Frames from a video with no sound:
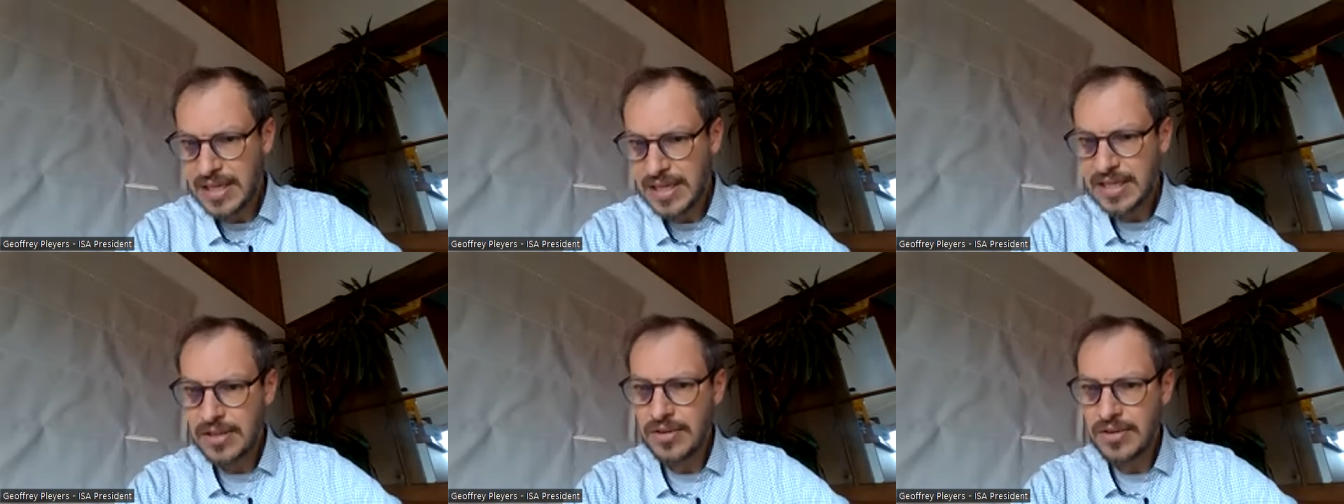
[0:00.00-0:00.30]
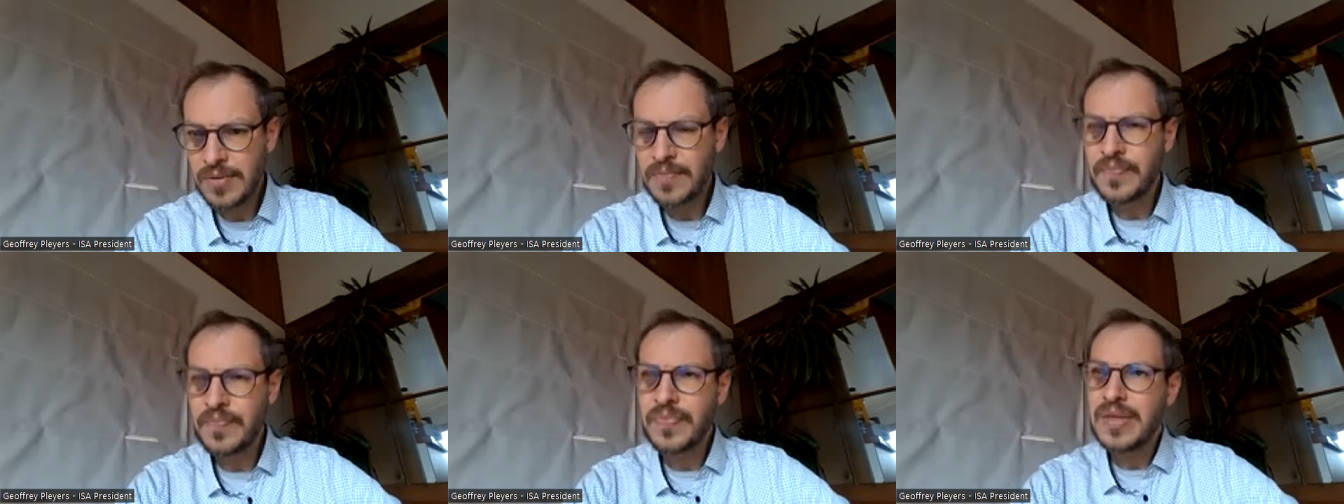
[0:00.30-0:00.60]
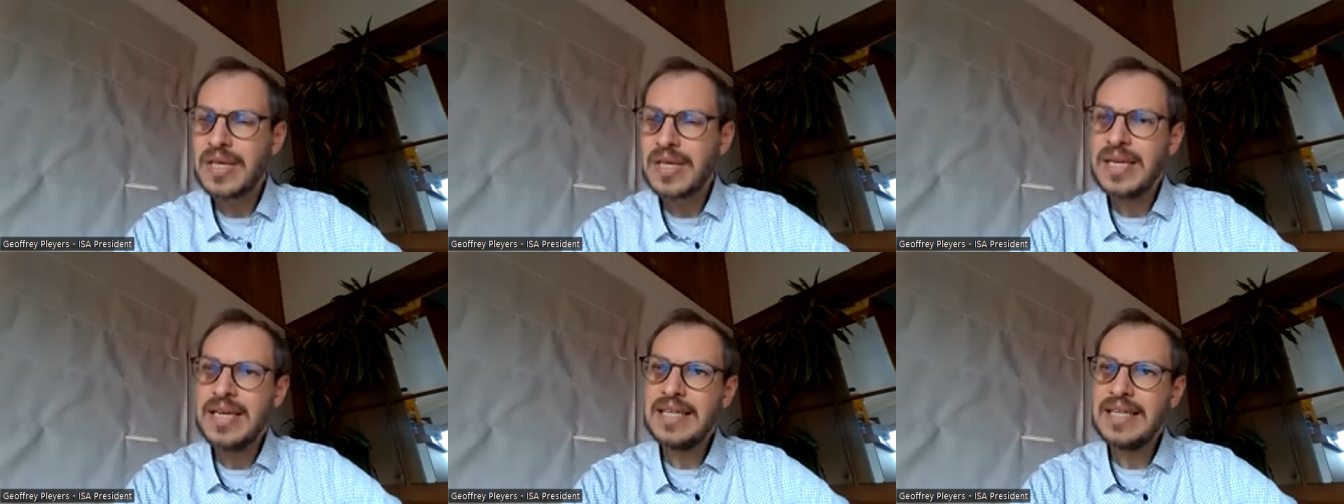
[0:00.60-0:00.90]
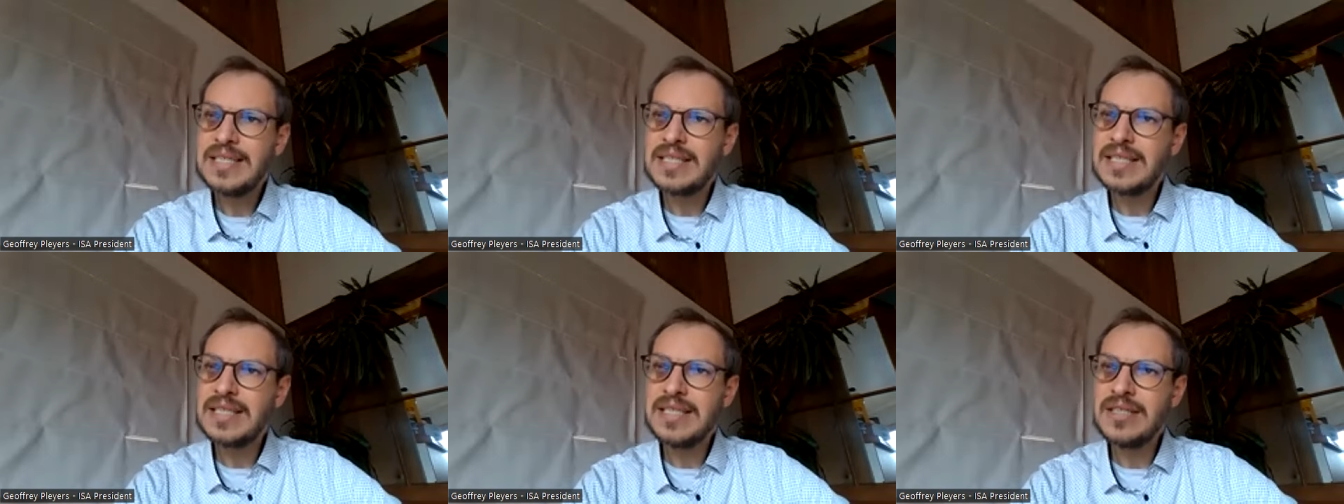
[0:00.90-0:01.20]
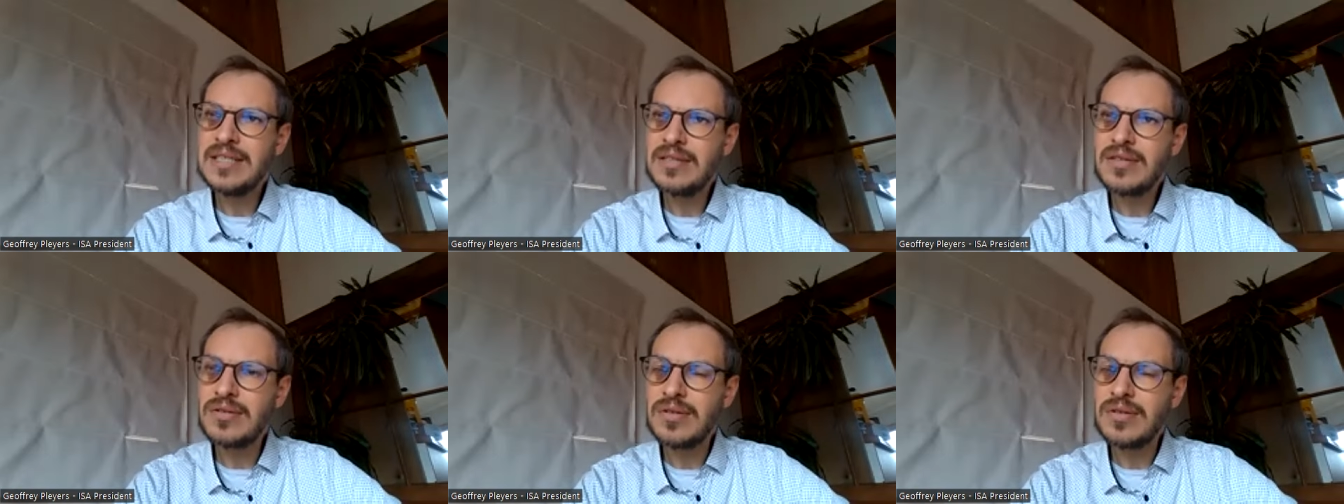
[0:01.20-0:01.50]
So it's
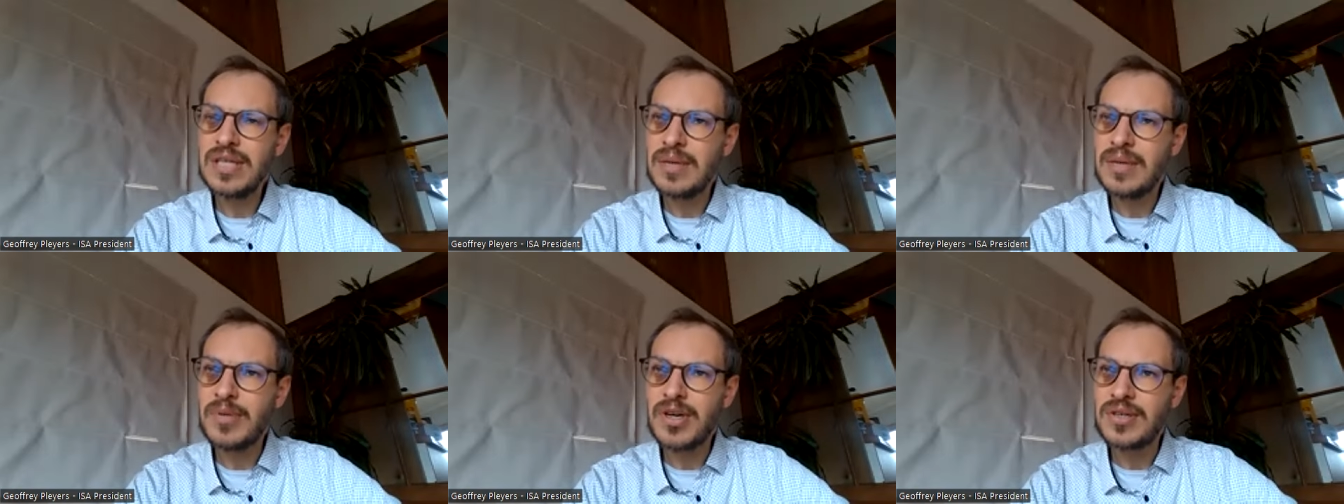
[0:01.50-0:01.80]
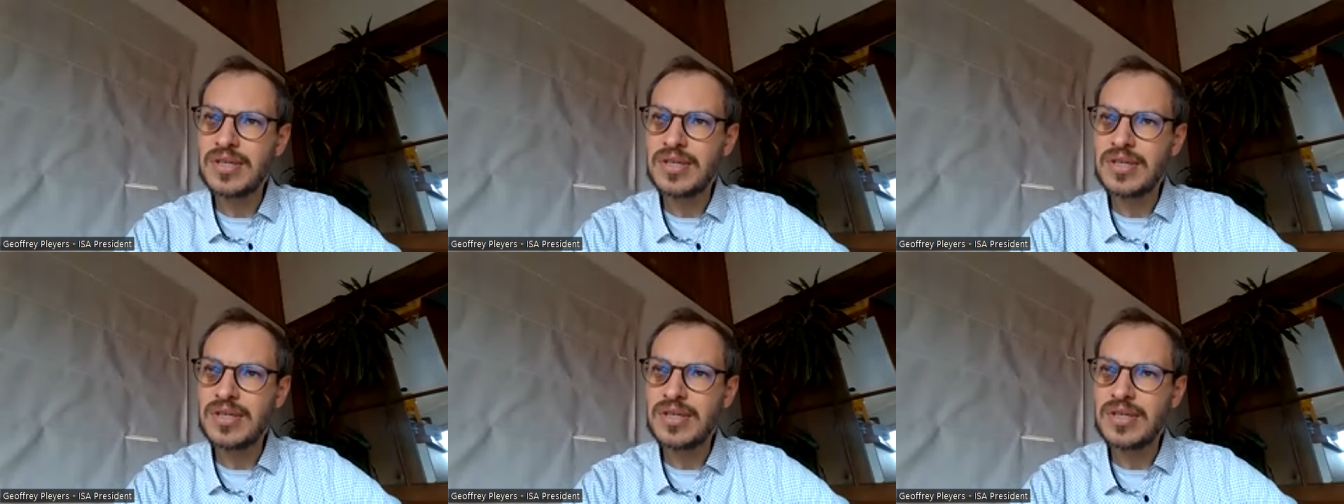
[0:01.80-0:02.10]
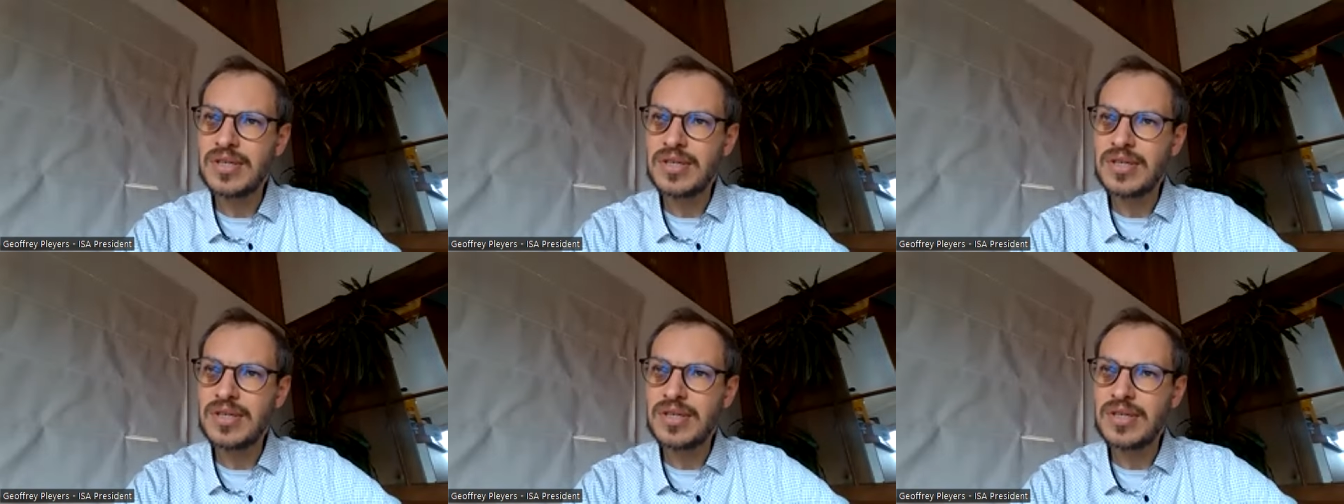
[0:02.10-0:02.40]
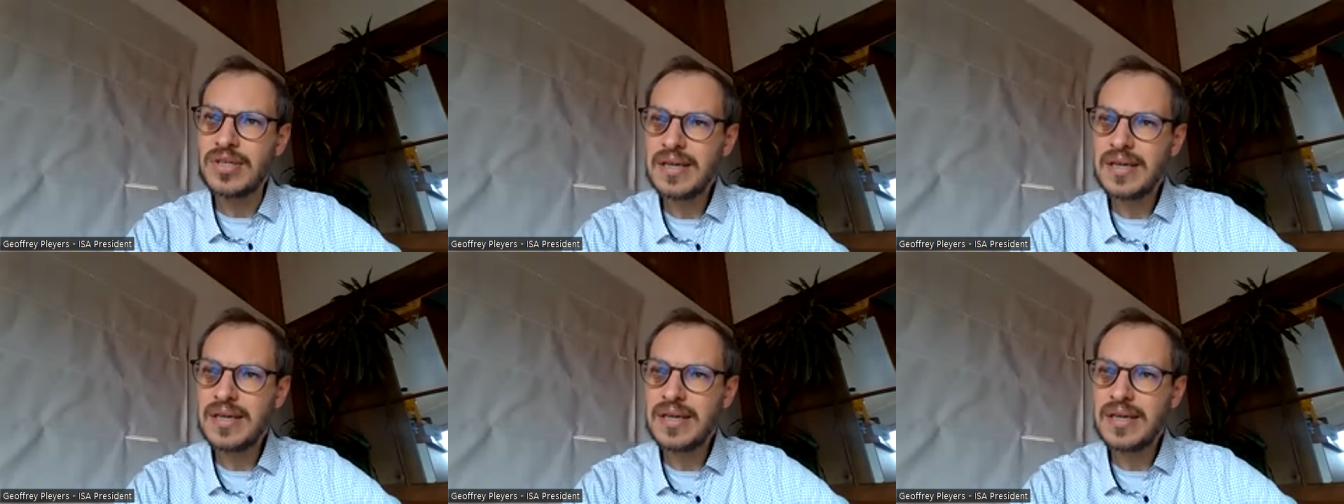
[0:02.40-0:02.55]
it's not only about, um,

★ ★ ★ ★ ★ ★ ★

*Work request*.
An answer containing only the lines from the one holding "[0:00.30-0:00.60]" through the close of the entries above, reproduced exactly and stripped of pictures, is expected.

*Answer space*.
[0:00.30-0:00.60]
[0:00.60-0:00.90]
[0:00.90-0:01.20]
[0:01.20-0:01.50]
So it's
[0:01.50-0:01.80]
[0:01.80-0:02.10]
[0:02.10-0:02.40]
[0:02.40-0:02.55]
it's not only about, um,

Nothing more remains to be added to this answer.